++++ Record excerpts

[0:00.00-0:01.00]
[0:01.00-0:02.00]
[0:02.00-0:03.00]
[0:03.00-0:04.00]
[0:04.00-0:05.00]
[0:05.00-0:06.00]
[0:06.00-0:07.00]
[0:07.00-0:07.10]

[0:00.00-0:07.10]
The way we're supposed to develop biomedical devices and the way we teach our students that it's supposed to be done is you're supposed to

++++++++

### Exercise prompt
Please repeat every record above word for word.

### Response to this task
[0:00.00-0:01.00]
[0:01.00-0:02.00]
[0:02.00-0:03.00]
[0:03.00-0:04.00]
[0:04.00-0:05.00]
[0:05.00-0:06.00]
[0:06.00-0:07.00]
[0:07.00-0:07.10]

[0:00.00-0:07.10]
The way we're supposed to develop biomedical devices and the way we teach our students that it's supposed to be done is you're supposed to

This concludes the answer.